International Journal of Computer Applications |
Foundation of Computer Science (FCS), NY, USA |
Volume 99 - Number 10 |
Year of Publication: 2014 |
Authors: Chi Shen, Wen Li, Mike F. Unuakhalu |
10.5120/17406-7991 |
Chi Shen, Wen Li, Mike F. Unuakhalu . Multistep Sparse Approximation Technology in Information Retrieval. International Journal of Computer Applications. 99, 10 ( August 2014), 1-8. DOI=10.5120/17406-7991
With large sets of text documents increasing rapidly, being able to efficiently utilize this vast volume of new information and service resource presents challenges to computational scientists.

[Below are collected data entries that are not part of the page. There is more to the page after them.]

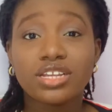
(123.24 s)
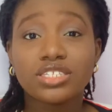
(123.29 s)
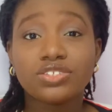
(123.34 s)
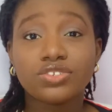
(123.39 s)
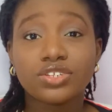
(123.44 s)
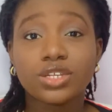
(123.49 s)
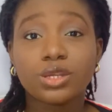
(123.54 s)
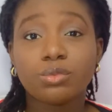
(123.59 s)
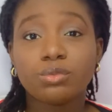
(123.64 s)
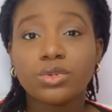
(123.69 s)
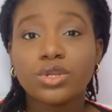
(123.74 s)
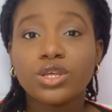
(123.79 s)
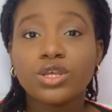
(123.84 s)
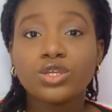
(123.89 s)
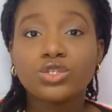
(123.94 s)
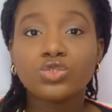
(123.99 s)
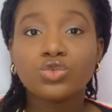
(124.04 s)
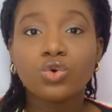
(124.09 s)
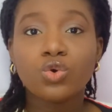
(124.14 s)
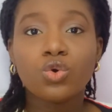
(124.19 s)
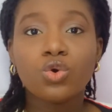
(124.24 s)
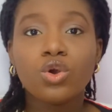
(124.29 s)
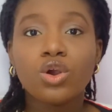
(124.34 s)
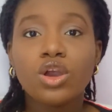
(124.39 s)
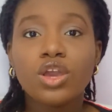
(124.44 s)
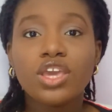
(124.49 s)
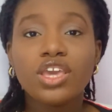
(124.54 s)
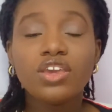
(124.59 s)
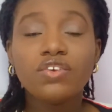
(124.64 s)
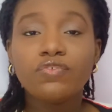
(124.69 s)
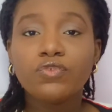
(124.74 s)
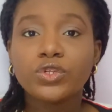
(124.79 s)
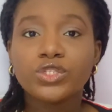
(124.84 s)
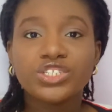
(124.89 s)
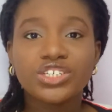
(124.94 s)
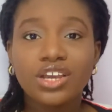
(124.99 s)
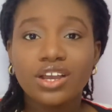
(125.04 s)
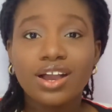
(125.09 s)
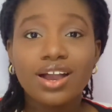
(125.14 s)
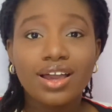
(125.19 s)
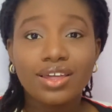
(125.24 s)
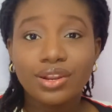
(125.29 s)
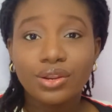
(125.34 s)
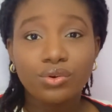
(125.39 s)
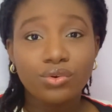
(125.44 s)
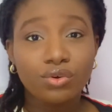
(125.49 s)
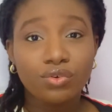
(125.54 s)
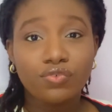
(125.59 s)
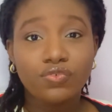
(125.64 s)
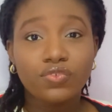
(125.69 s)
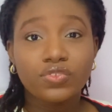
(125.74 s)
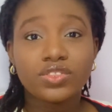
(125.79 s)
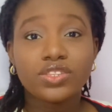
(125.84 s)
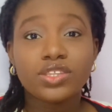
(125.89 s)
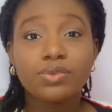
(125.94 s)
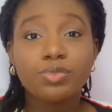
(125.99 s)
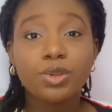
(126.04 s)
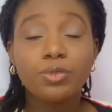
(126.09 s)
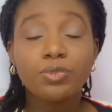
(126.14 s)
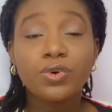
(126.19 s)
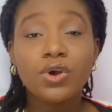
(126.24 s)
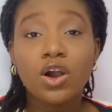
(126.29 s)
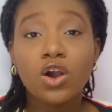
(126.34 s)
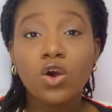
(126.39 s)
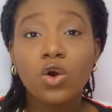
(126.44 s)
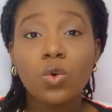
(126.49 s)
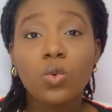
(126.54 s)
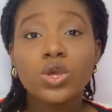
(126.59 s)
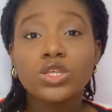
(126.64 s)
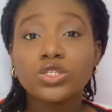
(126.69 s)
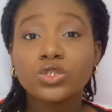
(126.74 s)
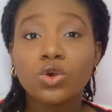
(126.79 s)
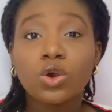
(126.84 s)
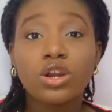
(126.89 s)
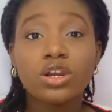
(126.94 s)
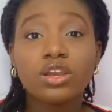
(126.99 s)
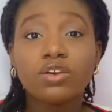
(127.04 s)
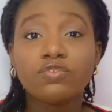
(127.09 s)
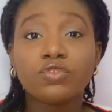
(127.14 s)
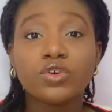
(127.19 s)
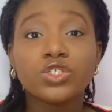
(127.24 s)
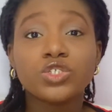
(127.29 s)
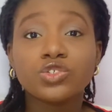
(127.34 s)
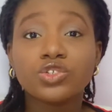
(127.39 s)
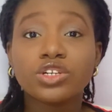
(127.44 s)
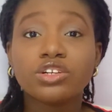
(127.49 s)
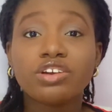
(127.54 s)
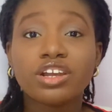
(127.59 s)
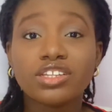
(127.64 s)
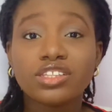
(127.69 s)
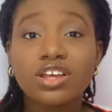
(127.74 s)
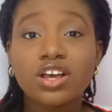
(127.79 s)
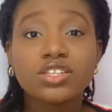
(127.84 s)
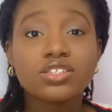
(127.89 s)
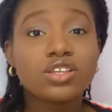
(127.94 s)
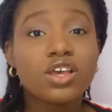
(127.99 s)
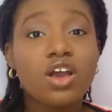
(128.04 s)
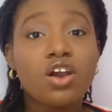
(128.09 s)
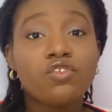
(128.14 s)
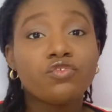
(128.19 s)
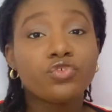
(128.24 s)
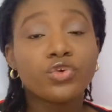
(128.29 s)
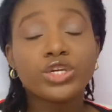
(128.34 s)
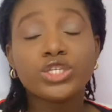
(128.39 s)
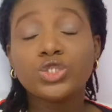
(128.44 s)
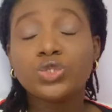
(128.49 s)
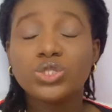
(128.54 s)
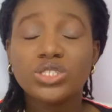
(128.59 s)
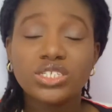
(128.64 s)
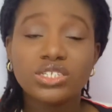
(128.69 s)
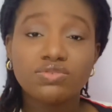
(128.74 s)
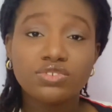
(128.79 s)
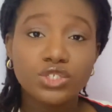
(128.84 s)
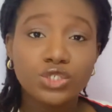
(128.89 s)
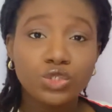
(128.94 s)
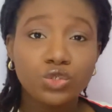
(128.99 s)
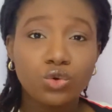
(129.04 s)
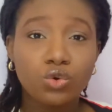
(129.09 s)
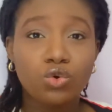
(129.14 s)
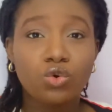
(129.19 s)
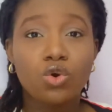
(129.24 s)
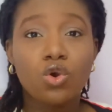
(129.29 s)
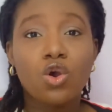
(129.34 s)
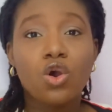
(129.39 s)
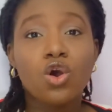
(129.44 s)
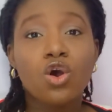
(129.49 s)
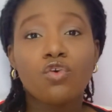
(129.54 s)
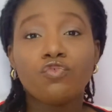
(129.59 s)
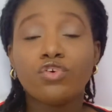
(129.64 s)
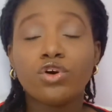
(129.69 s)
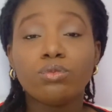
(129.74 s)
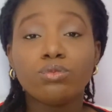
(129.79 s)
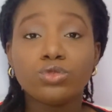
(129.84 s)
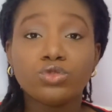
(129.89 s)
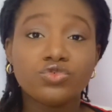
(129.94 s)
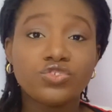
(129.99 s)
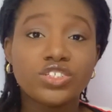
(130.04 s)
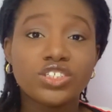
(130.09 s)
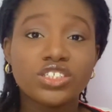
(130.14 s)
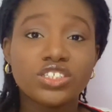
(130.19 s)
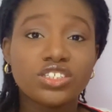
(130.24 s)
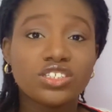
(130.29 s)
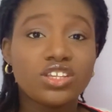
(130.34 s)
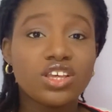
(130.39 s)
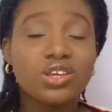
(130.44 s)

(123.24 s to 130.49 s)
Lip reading: for them. So if you check hard enough, people are always calling for screenwriters for a new TV show or for movies.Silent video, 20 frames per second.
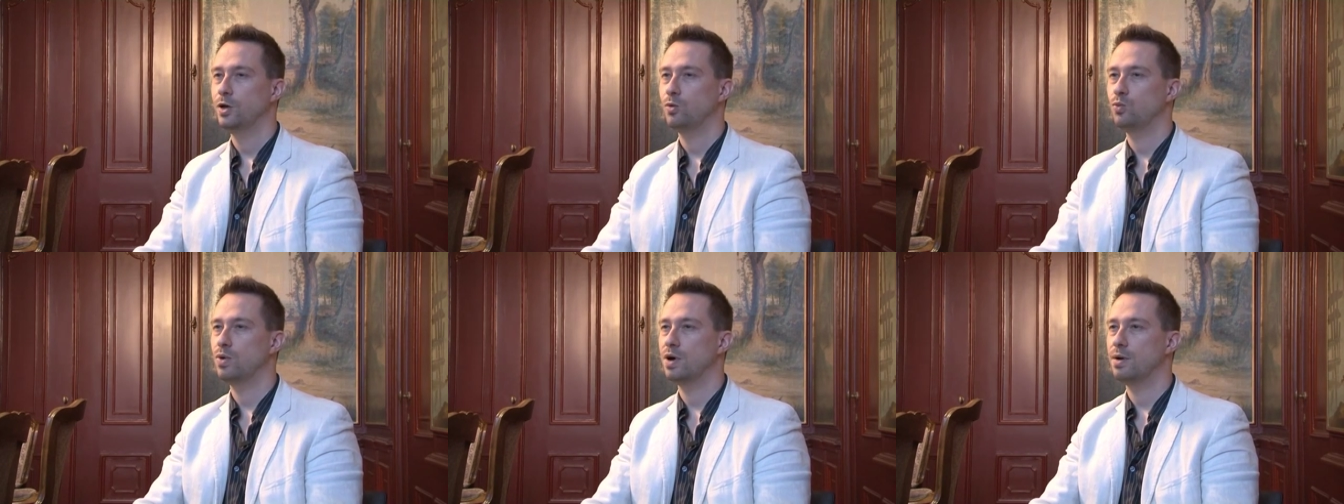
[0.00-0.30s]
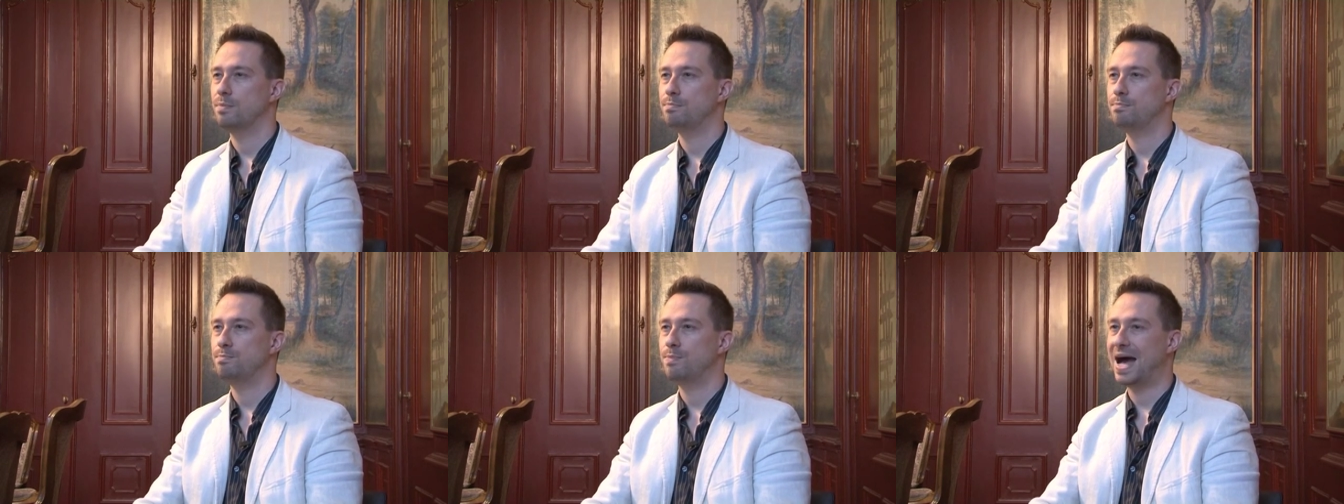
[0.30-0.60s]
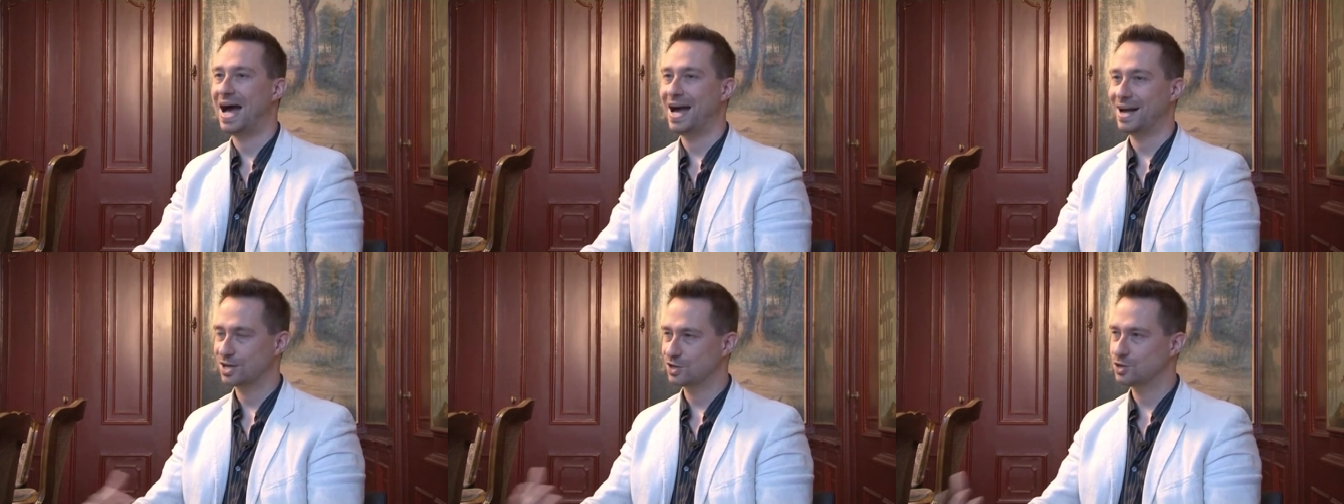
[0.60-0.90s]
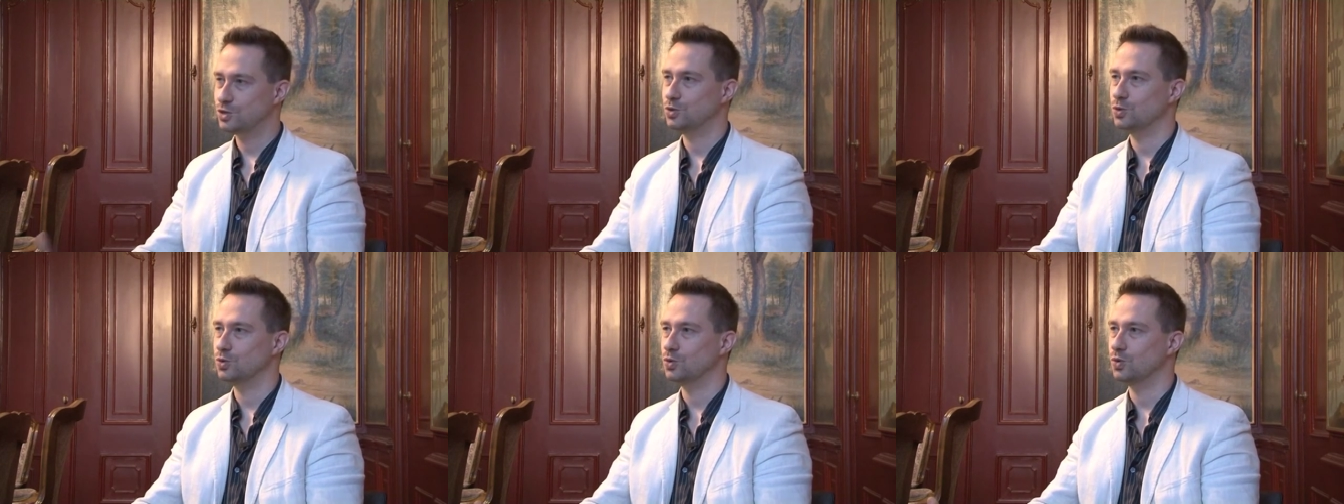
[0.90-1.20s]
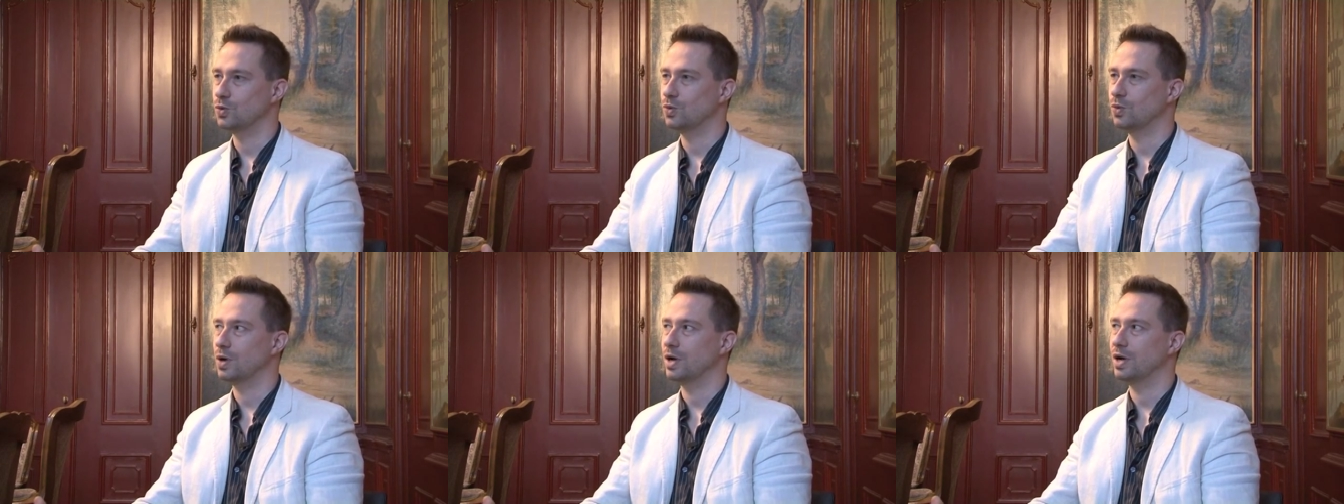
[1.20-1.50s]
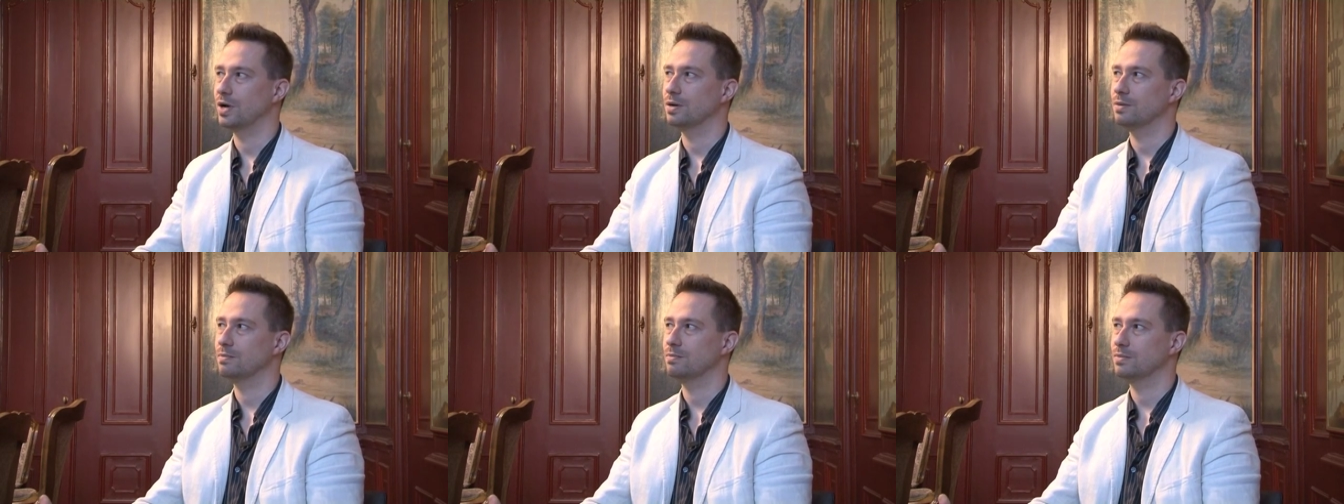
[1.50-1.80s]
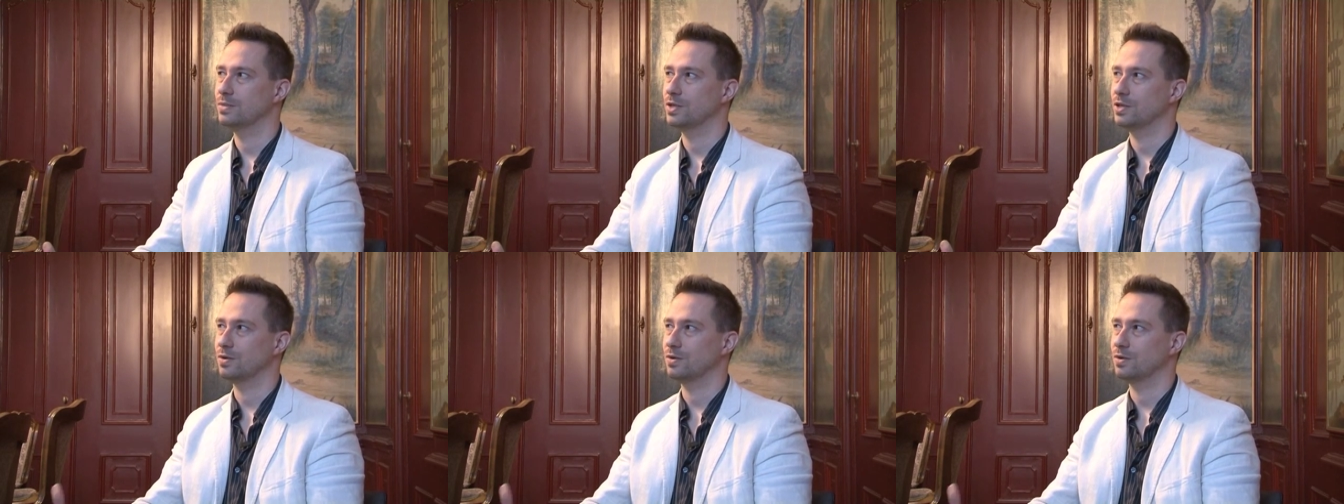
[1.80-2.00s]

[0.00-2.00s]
we're back to um,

Text documents are usually modeled as a term-document matrix which has high dimensional and space vectors. To reduce the high dimensions, one of the various dimensionality reduction methods, concept decomposition, has been developed by some researchers. This method is based on document clustering techniques and leastsquare matrix approximation to approximate the matrix of vectors. However the numerical computation is expensive, as an inverse of a dense matrix formed by the concept vector matrix is required. In this paper we presented a class of multistep spare matrix strategies for concept decomposition matrix approximation. In this approach, a series of simple sparse matrices are used to approximate the decompositions. Our numerical experiments on both small and large datasets show the advantage of such an approach in terms of storage costs and query time compared with the least-squares based approach while maintaining comparable retrieval quality.